Zu wesentlich mehr Diskussionen und Unsicherheit führt das relativ neue Konzept, den Körper der Geimpften die Antigene für die Immunreaktion selbst herstellen zu lassen. Dieser Weg gilt als schnellere Lösung und als Möglichkeit, größere Impfstoffmengen zu produzieren. Bei Vektorimpfstoffen werden bei der Impfung harmlose Impfviren in den Muskel gespritzt, die Erbmaterial von SARS-CoV-2 in die menschlichen Zellen einschleusen. Diese produzieren daraufhin Virusantigene, die eine Immunreaktion auslösen. Hierbei handelt es sich um nicht vermehrungsfähige Viren, also um Nicht-Lebendimpfstoffe. In Deutschland arbeiten 2 Firmen an einem Vektorimpfstoff, weltweit über 30. Bisher sind laut PEI Vektorimpfstoffe gegen Dengue-Fieber oder Ebola zugelassen.

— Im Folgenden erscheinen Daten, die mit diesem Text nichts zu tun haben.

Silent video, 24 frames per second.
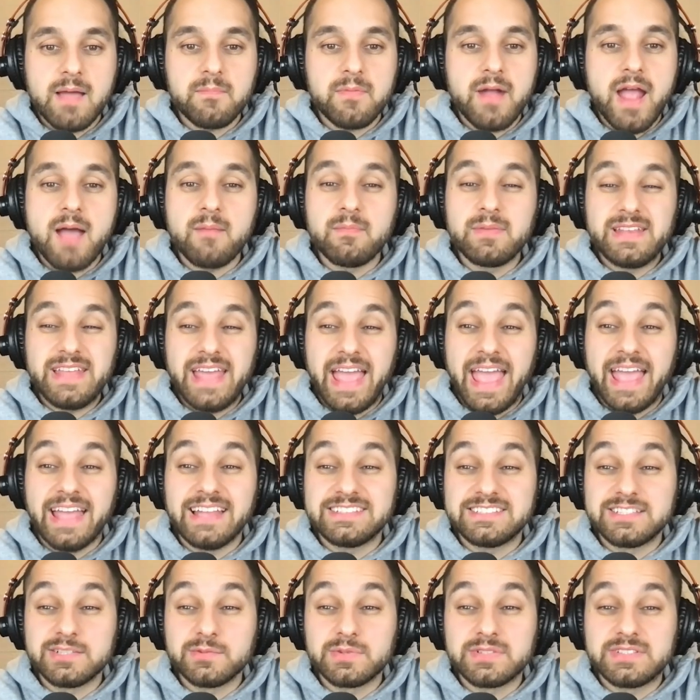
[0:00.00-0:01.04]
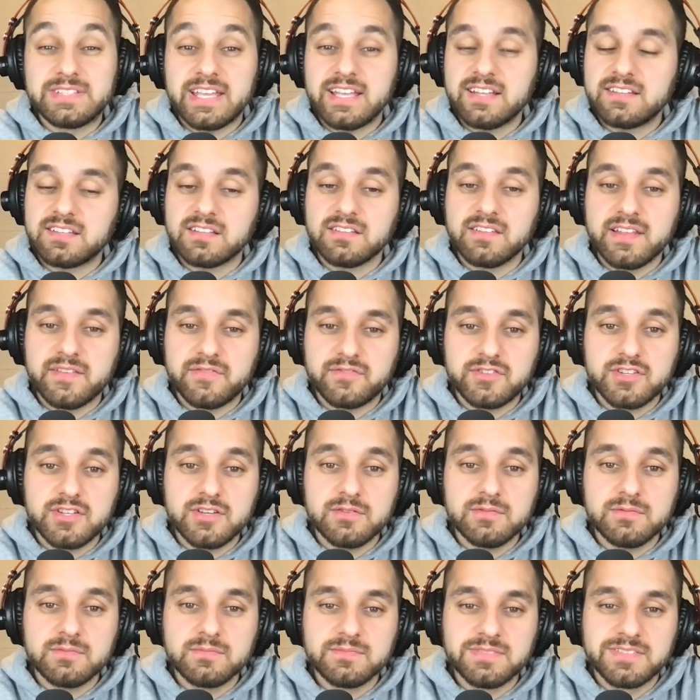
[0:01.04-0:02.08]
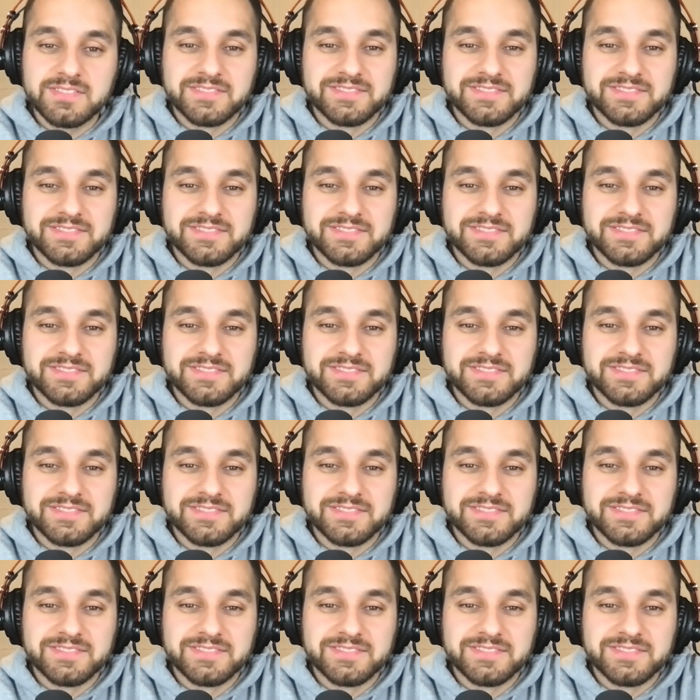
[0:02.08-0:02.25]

Remember how many ants it would take to lift you?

Bei DNA-Impfstoffen wird eine DNA-Sequenz, die für das gewünschte Antigen kodiert, in die menschliche Zelle aufgenommen. Für die Aufnahme in die Zellen gibt es verschiedene Wege, u. a. die Einbettung der DNA in ein bakterielles Plasmid, das von der Zelle aufgenommen wird. DNA-Vakzine müssen für eine wirksame Immunantwort in der Regel mit Adjuvanzien kombiniert werden. Ein Einbau der geimpften DNA in das menschliche Genom, mit z. B. Aktivierung von Onkogenen oder Deaktivierung von Tumorsuppressorgenen, wird von den Herstellern als unwahrscheinlich angesehen. Derzeit sind DNA-Vakzine nur in der Veterinärmedizin zugelassen. Weltweit sind ca. 12 DNA-Wirkstoffe in der Erprobung, davon einer in Deutschland.
mRNA-Impfstoffe (messenger-RNA) werden laut PEI im Vergleich zu DNA-Impfstoffen als sicherer angesehen, denn mRNA kann nicht in das menschliche Genom integriert werden. Hierbei werden RNA-Sequenzen in die Zellen der Geimpften eingeschleust, die ebenfalls für Antigene kodieren. Damit die mRNA in die Zelle eindringen kann, um dort repliziert zu werden, wird sie in Lipidnanopartikel eingebettet. Laut BMBF ist die Wirkung der mRNA-Impfstoffe auf die Muskelzellen im Bereich der Einstichstelle bei der Impfung begrenzt. Bisher gibt es noch keinen für die Anwendung am Menschen zugelassenen mRNA-Impfstoff, auch nicht für andere Indikationen. Zwei deutsche Hersteller haben einen mRNA-Impfstoff entwickelt und weltweit arbeiten über 20 Hersteller an diesem Impfstoff-Typ. Mit dieser Methode können in kurzer Zeit sehr viele Impfstoffdosen hergestellt werden.
Wie die Langzeitwirkungen und die Schutzwirkung der unterschiedlichen Impfstofftypen aussehen, werden wir erst in den nächsten Jahren wissen. Es handelt sich bei den Impfungen gegen COVID-19 letztendlich um ein weltweites Experiment, aus dem wir alle für kommende Pandemien lernen müssen. Sicherheit der Wirkstoffe und gerechte Verteilung der Impfstoffdosen haben jedenfalls die höchste Priorität.